St. Patrick’s Day falls on March 17 every year. That is the one fixed point. Everything else — the weekday, the parade date, and whether anyone gets the day off — depends on the calendar and, in Canada, the province.
The date does not move
St. Patrick’s Day is marked on March 17.
For 2026, that means Tuesday, March 17. For 2027, it means Wednesday, March 17. The holiday is not tied to a Monday, a weekend, or the start of spring break.
Think of it like a birthday. The date stays put, but the weekday changes as the years roll on.
That small distinction is the source of most confusion. Someone may ask what day St. Patrick’s Day is, meaning the weekday. The calendar answer is simpler: it is always March 17.
Why March 17 matters
March 17 is the traditional feast day of Saint Patrick, the figure most closely linked with Ireland’s Christian history. In plain terms, a feast day is a church calendar date set aside to remember a saint.
The modern holiday is broader than that. In Canada, it usually looks more cultural than religious: green shirts, shamrocks, Irish music, parades, crowded pubs, and community events that may draw people with no Irish background at all.
However, the older meaning has not disappeared. For some people, the day still has a religious tone. For others, it is mostly a civic celebration with bagpipes, flags and a lot of green dye.
Both versions sit on the same date.
Canada celebrates it, but most workers do not get the day off
This matters because “celebrated” and “statutory holiday” are not the same thing.
Across most of Canada, St. Patrick’s Day is not a federal statutory holiday. A statutory holiday is a legally recognized public holiday, the kind that can affect pay, office closures, school schedules and banking hours.
So in most provinces, March 17 is a normal workday. Banks open. Schools run. Government offices generally follow their usual hours. A downtown bar may be full by late afternoon, but the work calendar has not changed.
Newfoundland and Labrador is the exception people should know about. The province lists St. Patrick’s Day as a paid holiday for eligible employees, and the observed date may shift to the nearest Monday. In 2026, for example, it is observed there on Monday, March 16.
That is why a Canadian answer needs a little care. In Toronto or Vancouver, the day usually passes like any other workday. In St. John’s, the official calendar can look different.

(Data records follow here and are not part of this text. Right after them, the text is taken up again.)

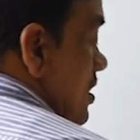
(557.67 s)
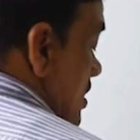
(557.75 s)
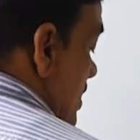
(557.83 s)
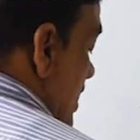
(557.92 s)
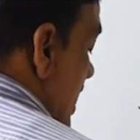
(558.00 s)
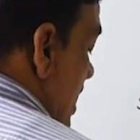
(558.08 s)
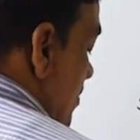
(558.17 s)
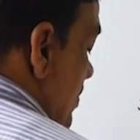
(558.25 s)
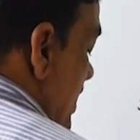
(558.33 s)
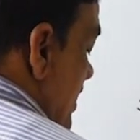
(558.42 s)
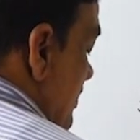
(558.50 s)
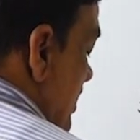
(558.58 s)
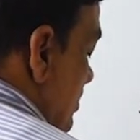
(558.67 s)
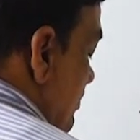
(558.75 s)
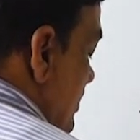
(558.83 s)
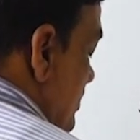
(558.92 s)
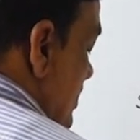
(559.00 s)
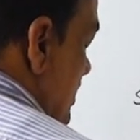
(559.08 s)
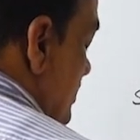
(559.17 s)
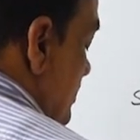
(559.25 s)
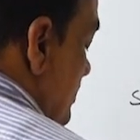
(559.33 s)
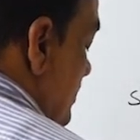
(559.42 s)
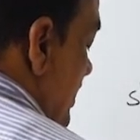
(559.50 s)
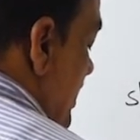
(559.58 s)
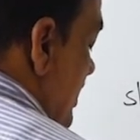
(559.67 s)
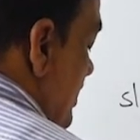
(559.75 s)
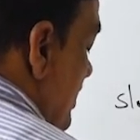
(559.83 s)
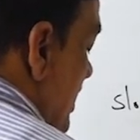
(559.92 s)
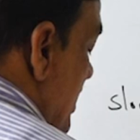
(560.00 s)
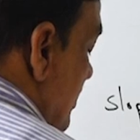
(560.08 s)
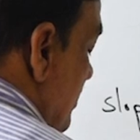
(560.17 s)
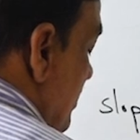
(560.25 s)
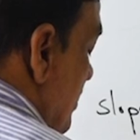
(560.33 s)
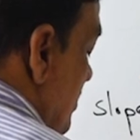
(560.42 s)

AB, that means a secant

The parade may tell a different story
A parade on Saturday does not mean St. Patrick’s Day moved.
Cities often put major public events on the nearest weekend because crowds are bigger and traffic planning is easier. Restaurants and pubs may stretch the celebration across several nights. Local organizers do what works for turnout.
The date remains March 17. The party may not.

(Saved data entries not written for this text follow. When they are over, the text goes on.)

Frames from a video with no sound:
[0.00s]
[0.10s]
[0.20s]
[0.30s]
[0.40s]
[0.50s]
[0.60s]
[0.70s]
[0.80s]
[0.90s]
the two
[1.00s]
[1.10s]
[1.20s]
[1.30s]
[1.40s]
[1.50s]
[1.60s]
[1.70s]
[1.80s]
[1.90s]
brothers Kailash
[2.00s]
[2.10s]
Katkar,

For anyone making plans, the practical step is to check the local event schedule, not just the holiday name. Parade routes, road closures and start times are usually set city by city.
What Canadians should remember
The short answer is clean: St. Patrick’s Day is March 17.
The real-life answer has a few more moving parts. The weekday changes each year. Most Canadians do not get a statutory holiday. Newfoundland and Labrador is the main exception. Public celebrations may happen before or after the actual date.
That is the whole calendar story. A fixed date, wrapped in a moving weekend of green.
St. Patrick’s Day is easy to spot on the calendar and a little messier in everyday life. The date belongs to March 17. The day off, the parade and the late-night plans depend on where in Canada you are standing.